The answers are R=750 ohms, C=200 micro F, L=25H

To get R I tried Vc(t)/Il(t) but couldn't get 750 ohms.

To find C I have used the following equation.
\(\begin{array}{l}
{v_c} = \frac{1}{c}\int_0^t i \,dt \\
\to 30 - 10{e^{ - 20t}} + 30{e^{ - 10t}} = \frac{1}{1000c}\int_0^t {40{e^{ - 20t}} - 60{e^{ - 10t}}\,dt} \\
\end{array}\)
It comes close to 200 micro F but not equal.

I am not sure how to get L

 

p75213,

to calculate the capacitance, consider the following argument.

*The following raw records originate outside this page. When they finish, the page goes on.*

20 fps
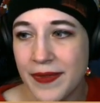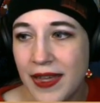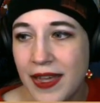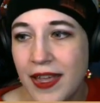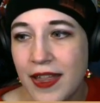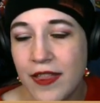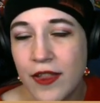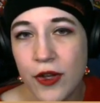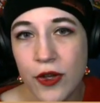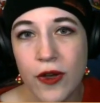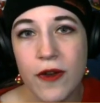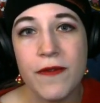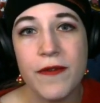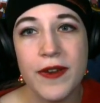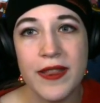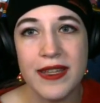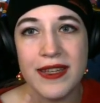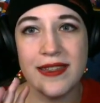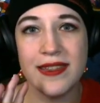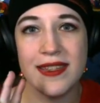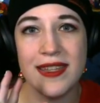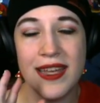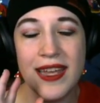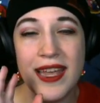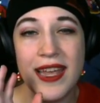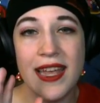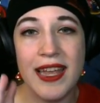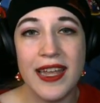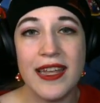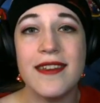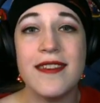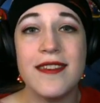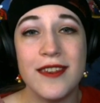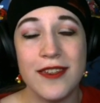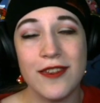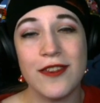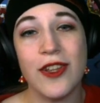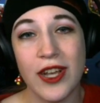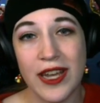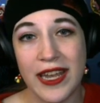The goal for this is
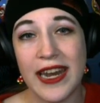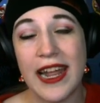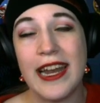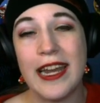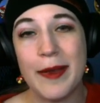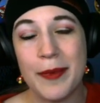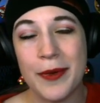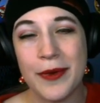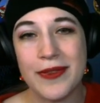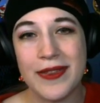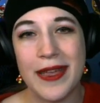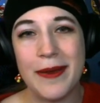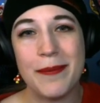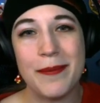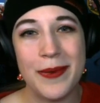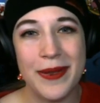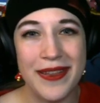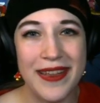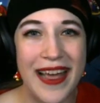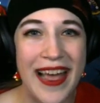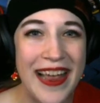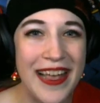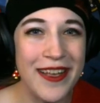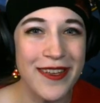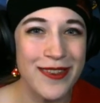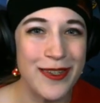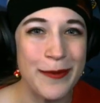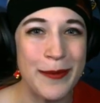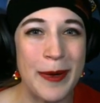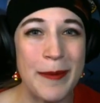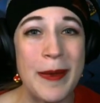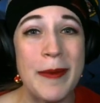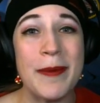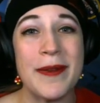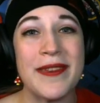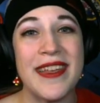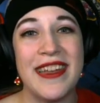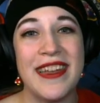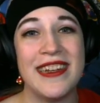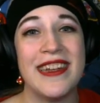to look at any %, but ILs are where people
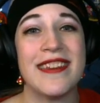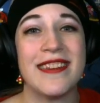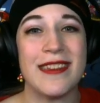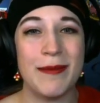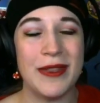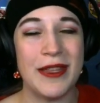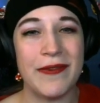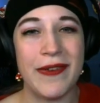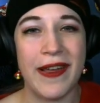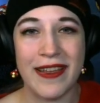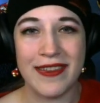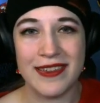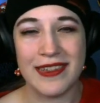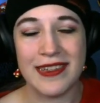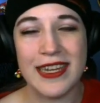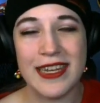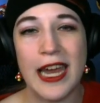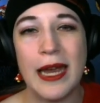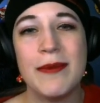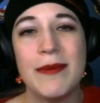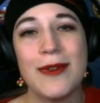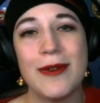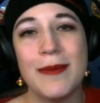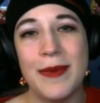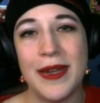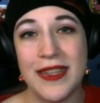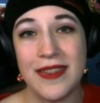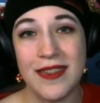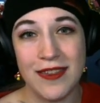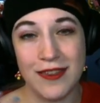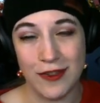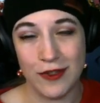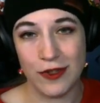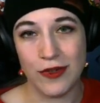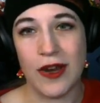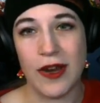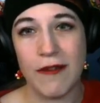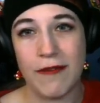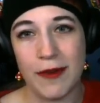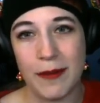tend to get some of the fastest times, so it made sense to
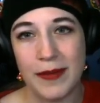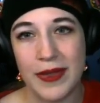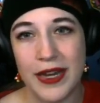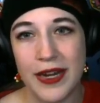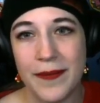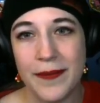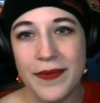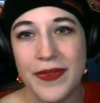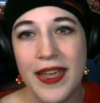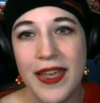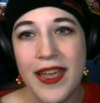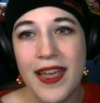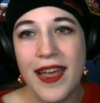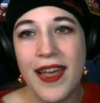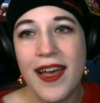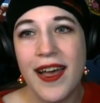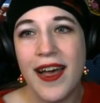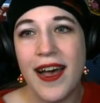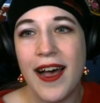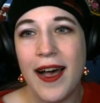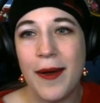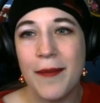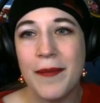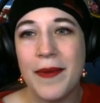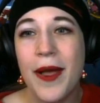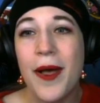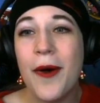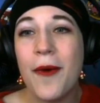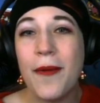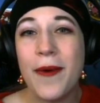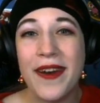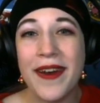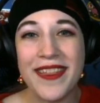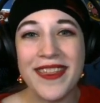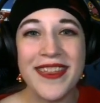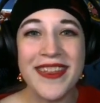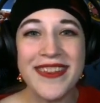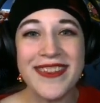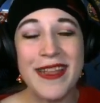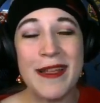draw from there. One of the
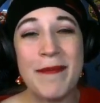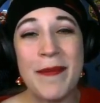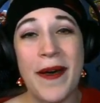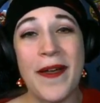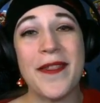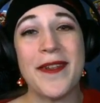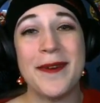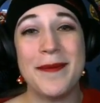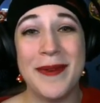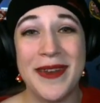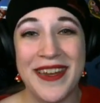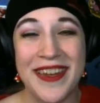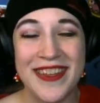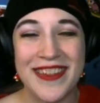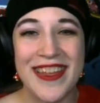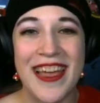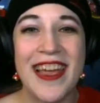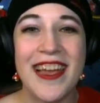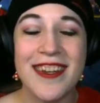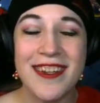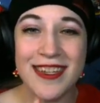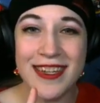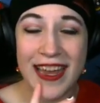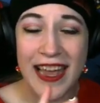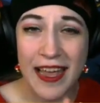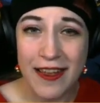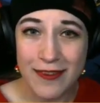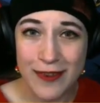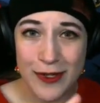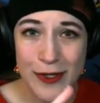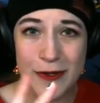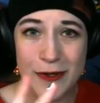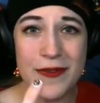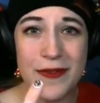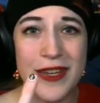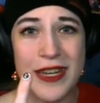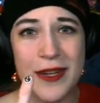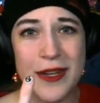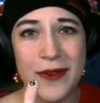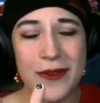things that bothered me is I actually had 2
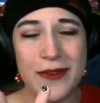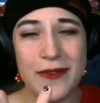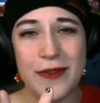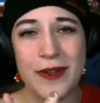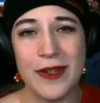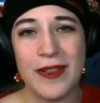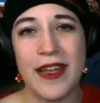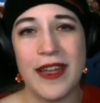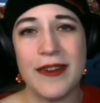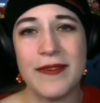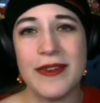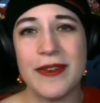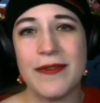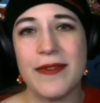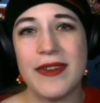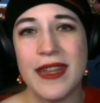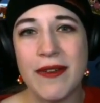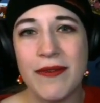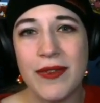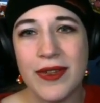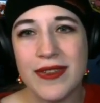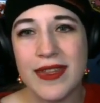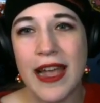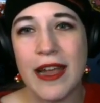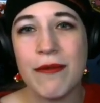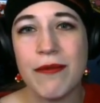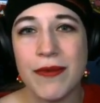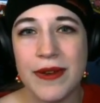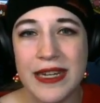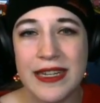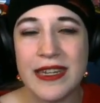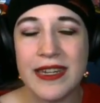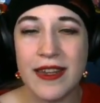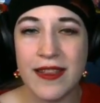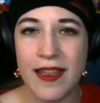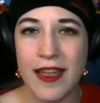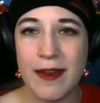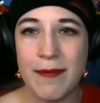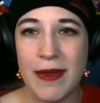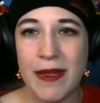videos for a lot of different levels. I redid a
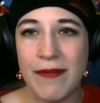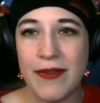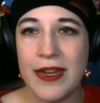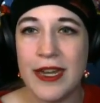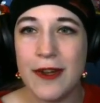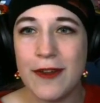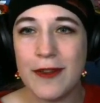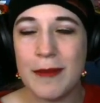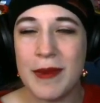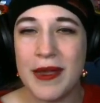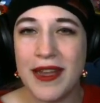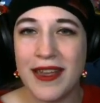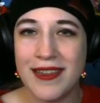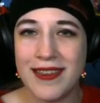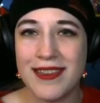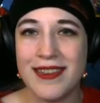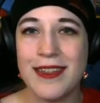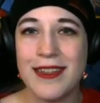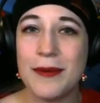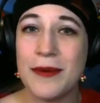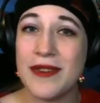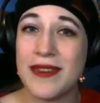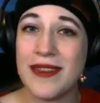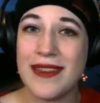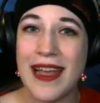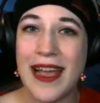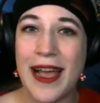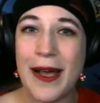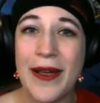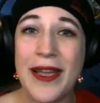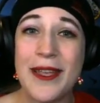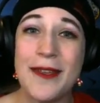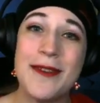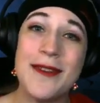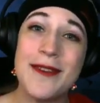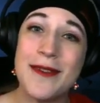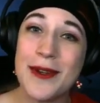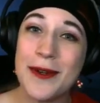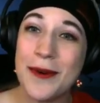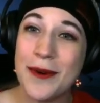lot of my videos because this was how I
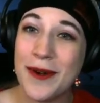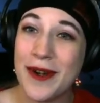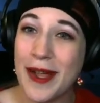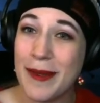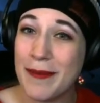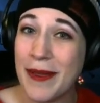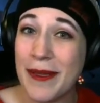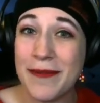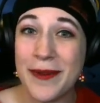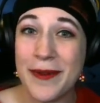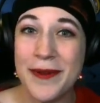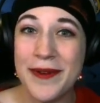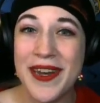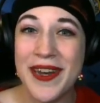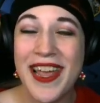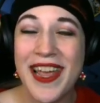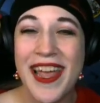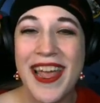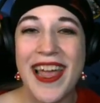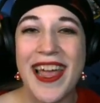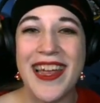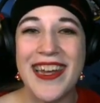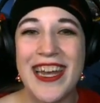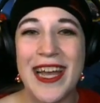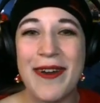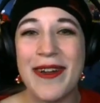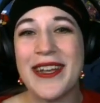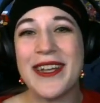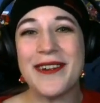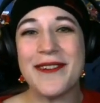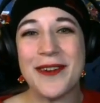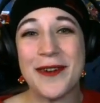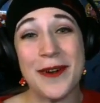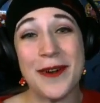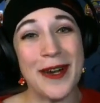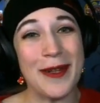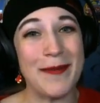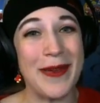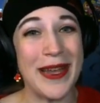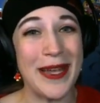used to record on my phone, and now I can
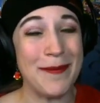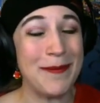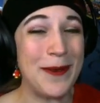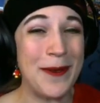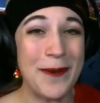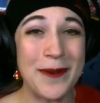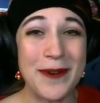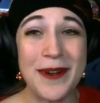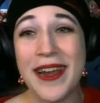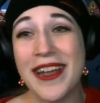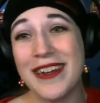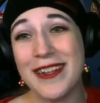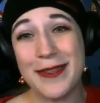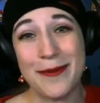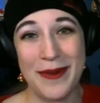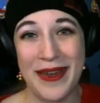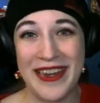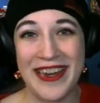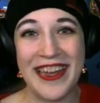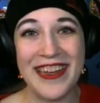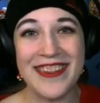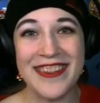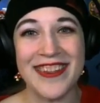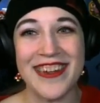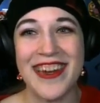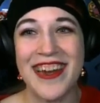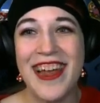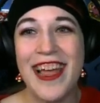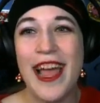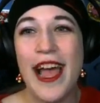record on my computer and it's way nicer.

Depending on the direction of the inductor current \(i_L (t)\) and the capacitor voltage \(v_C(t)\). We have the following relationship

\( i_L(t) = \pm C \frac{dv_C(t)}{dt} \)

The \(\pm\) is necessary since the problem does not tell us if the inductor current is directed into the \(+\) or the \(-\) side of the capacitor voltage. Either way, this is fine. Now, evaluate the inductor current and capacitor voltage at a convenient time value, for example at \(t=0\). Now the above equation becomes,

\( i_L(0) = \pm C \frac{dv_C(0)}{dt} \Rightarrow C = \pm \frac{i_L(0)}{\frac{dv_C(0)}{dt}}
\)

We can find \(i_L(0)\) pretty easily. Just utilize the equations given in the problem statement with \(t=0\).

\( i_L(0) = 40 e^{0} - 60 e^{0} = -20 \text{mA} \)

Now calculate the derivative of \(v_C(t)\)

\(\frac{dv_C(t)}{dt} = 200 e^{-20t} - 300 e^{10t} \text{V/s}\)

Now calculate \(\frac{dv_C(0)}{dt}\)
\(\frac{dv_C(0)}{dt} = 200 e^{0} - 300 e^{0} \text{V/s}= -100 \text{V/s}\)

Now we can calculate the numerical value of the capacitor
\( C = \pm \frac{i_L(0)}{\frac{dv_C(0)}{dt}} = \pm \frac{-20 \text{mA}}{-100 \text{V/s}} = \pm 200 \mu \text{F}
\)

Of course, the only the positive value makes sense.

You could get the resistance and inductance values using the characteristic equation for the circuit. The characteristic equation for this circuit is \( s^2 + (R/L) s + 1/(LC) = 0 \). You can tell from the response that the natural frequencies (solutions of the characteristic equation for \(s\))) of the circuit are at \(s=-10, -20\). These are the factors multiplying \(t\) on the exponentials. This means that the characteristic equation must be of the form \((s+10)(s+20)=0\) in order to yield the correct natural frequencies. If we multiply out the polynomial we get

\((s+10)(s+20)=s^2 + 30s + 200 = 0\)

But this has to equal the characteristic equation as well; therefore, we have

\(s^2 + (R/L) s + 1/(LC)=s^2 + 30s + 200\)

Now we match the coefficients; therefore \(R/L = 30\) and \(1/(LC)=200\). Now we solve for \(R\) and \(L\) knowing that the capacitor \(C=200\mu\text{F}\).

\(\frac{1}{LC}=200 \Rightarrow L = \frac{1}{200C} = \frac{1}{(200)(200 \mu\text{F})} = 25 \text{H} \)

\( \frac{R}{L} = 30 \Rightarrow R = 30L = (30)(25 \text{H})=750 \Omega \)

Hope it helps you out.

Best regards,
Vahe

 

Thanks for that. I should have got C but I sure couldn't see R and L until you pointed it out.